"Goodnight, Dr. Cross."
She shouldered her bag and walked out. I let her, because that was what I always did. I let her leave every room and I stayed exactly where I was and I did not follow.
Go home, I had told her.
I had absolutely no idea how to take my own advice.
My office was silent when I reached it. I made coffee in the small machine on the credenza, bitter and strong enough to wake someone from a coma, and then settled behind my desk to review patient charts while the caffeine worked its way through my system.
The surgery went well. A textbook repair. The patient would need careful monitoring for the next seventy-two hours, but barring complications, he would survive.
My friend, Dr. Cassian Reeds, showed up at noon and swung the door open like he owned the place. The smell of his fast-food lunch drowned out his cologne.
"You look terrible." He dropped into the chair across from my desk with his trademark smirk.
"Thanks for the assessment." I didn't lift my eyes from the chart. "What do you want?"
“Your charming company, obviously." He unwrapped what appeared to be a turkey sandwich drowning in mayonnaise. "Heard you dragged Rosen in for emergency surgery at three in the morning."
"Cardiac contusion with ventricular rupture. Needed someone competent."
“After a thirteen-hour shift?”
I set down my pen and finally looked at him. “What’s your point, Cassian?”
He shrugged. “That you don’t know when to stop.”
"My work ethic is my concern."
“Yeah, yeah.” He leaned back and smeared a little mustard on the wrapper. “I get it. The hospitals can wait and you can ignore sleep, but seriously, Riv. Did you think no one would notice?”
I rolled my eyes. “Notice what?”
“Your complete lack of self-care. Also…” He leaned forward conspiratorially, elbows on my desk. "That particularly arrogant expression you get when you tell everyone else to relax while you're secretly drowning in stress."
"I don't get stressed," I said flatly.
“Right,” he said, grinning. “Because thirteen-hour shifts plus an emergency call at three in the morning is totally normal behavior for a sane human being.”
Despite myself, the corner of my mouth twitched. "You're insufferable."

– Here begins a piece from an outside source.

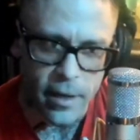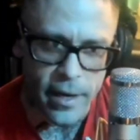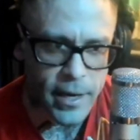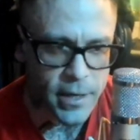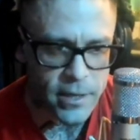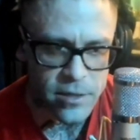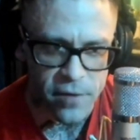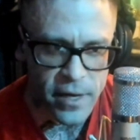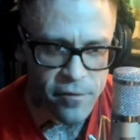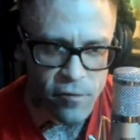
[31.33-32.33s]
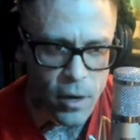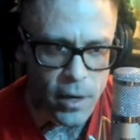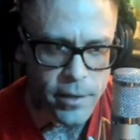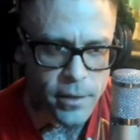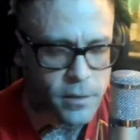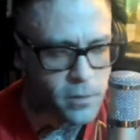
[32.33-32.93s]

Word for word: He added his flavor on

"And yet you tolerate my presence in your office. Clearly you enjoy my company on some masochistic level." His smirk became positively gleeful. "Don't bother denying it."
I ignored him and continued working.
He tossed the sandwich wrapper playfully into the trash. “Now, serious question. You coming to that fundraiser next month?”
“No,” I replied without missing a beat, anticipating the next push.
Cassian had always made it a point to be the thorn in my side since the day he decided it was interesting to poke fun at myboring life choices. His words.
"Come on. Free food, open bar, you can lurk in corners and intimidate donors. You're exceptional at that."
I crossed my arms. “I don’t intimidate anyone.”
“You absolutely do. It’s your whole vibe.” He leaned back, spreading his arms dramatically as if to show the evidence of my aura. “Everyone knows it. Even the attendings are afraid of you. But secretly, you enjoy social events. Admit it."
“I don’t know what you’re talking about,” I said, fighting to keep my expression neutral.